The Irish slaves myth is a conflation of the penal transportation and indentured servitude of Irish people during the 17th and 18th centuries on one hand, and the chattel slavery of Africans sold into the Atlantic slave trade and their descendants on the other, usually used to undermine contemporary African American demands for equality and reparations. It is also employed by some Irish nationalists, both to highlight historical British oppression of Irish people and to obscure the fact that some Irish people benefited from the African slave trade.

The myth has become increasingly prominent since the 1990s and has been prominent in online memes and social media debates. This has led a large number of historians to publicly condemn it.

From the 17th to the 19th centuries, tens of thousands of British and Irish indentured servants emigrated to British America. The majority of these entered into indentured servitude in the Americas for a set number of years willingly in order to pay their way across the Atlantic, but at least 10,000 were transported as punishment for rebellion or other crimes, then subjected to forced labour for a given period.

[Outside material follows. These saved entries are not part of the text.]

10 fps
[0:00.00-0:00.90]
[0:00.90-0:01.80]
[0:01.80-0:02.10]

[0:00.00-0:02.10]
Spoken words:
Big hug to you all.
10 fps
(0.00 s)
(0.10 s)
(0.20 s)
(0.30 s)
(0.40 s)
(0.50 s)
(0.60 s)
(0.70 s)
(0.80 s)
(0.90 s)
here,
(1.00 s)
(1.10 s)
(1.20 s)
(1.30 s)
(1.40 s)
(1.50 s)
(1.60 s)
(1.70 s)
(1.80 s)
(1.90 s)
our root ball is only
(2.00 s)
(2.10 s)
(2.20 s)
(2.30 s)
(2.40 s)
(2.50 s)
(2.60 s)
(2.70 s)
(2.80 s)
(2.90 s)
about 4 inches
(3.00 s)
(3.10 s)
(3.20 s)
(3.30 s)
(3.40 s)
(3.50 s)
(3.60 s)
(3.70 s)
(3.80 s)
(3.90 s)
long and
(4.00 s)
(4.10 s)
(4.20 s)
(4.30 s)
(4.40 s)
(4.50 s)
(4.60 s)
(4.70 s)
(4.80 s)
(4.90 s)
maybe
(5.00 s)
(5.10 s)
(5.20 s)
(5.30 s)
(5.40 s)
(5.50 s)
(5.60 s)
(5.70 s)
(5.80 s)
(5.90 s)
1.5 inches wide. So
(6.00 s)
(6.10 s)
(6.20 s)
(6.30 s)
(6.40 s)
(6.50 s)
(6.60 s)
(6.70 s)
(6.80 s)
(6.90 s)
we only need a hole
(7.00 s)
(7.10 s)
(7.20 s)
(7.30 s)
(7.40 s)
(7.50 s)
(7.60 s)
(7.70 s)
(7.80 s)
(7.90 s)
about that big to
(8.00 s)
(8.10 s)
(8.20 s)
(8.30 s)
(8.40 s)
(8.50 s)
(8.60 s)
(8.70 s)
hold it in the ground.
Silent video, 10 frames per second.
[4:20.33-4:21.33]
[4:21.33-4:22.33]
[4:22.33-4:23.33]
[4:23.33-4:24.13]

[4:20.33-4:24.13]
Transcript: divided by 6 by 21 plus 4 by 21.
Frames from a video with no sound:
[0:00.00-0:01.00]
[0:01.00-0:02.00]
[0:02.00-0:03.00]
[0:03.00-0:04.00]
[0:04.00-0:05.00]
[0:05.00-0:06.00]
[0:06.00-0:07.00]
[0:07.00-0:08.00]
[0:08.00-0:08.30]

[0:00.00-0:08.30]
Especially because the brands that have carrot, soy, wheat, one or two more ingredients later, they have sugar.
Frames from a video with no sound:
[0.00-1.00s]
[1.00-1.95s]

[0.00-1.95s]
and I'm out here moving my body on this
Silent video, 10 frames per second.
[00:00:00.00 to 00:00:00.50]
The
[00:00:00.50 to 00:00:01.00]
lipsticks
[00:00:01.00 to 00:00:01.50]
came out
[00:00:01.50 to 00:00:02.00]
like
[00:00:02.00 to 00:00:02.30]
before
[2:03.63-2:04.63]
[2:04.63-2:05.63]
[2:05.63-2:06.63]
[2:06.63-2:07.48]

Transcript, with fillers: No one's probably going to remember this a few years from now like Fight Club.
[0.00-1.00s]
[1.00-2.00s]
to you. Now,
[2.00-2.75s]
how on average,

During this same period, the Atlantic slave trade was enslaving millions of Africans and bringing them to the Americas, including the British colonies, where they were put to work. In Ireland, Africa, and in the Caribbean, Irish people benefitted from the African trade, as slave merchants, factors, investors, and owners. According to historian Nini Rodgers, "every group in Ireland produced merchants who benefited from the slave trade and the expanding slave colonies." Unlike Irish indentured servants, enslaved Africans generally were made slaves for life and slave status was imposed on their children at birth.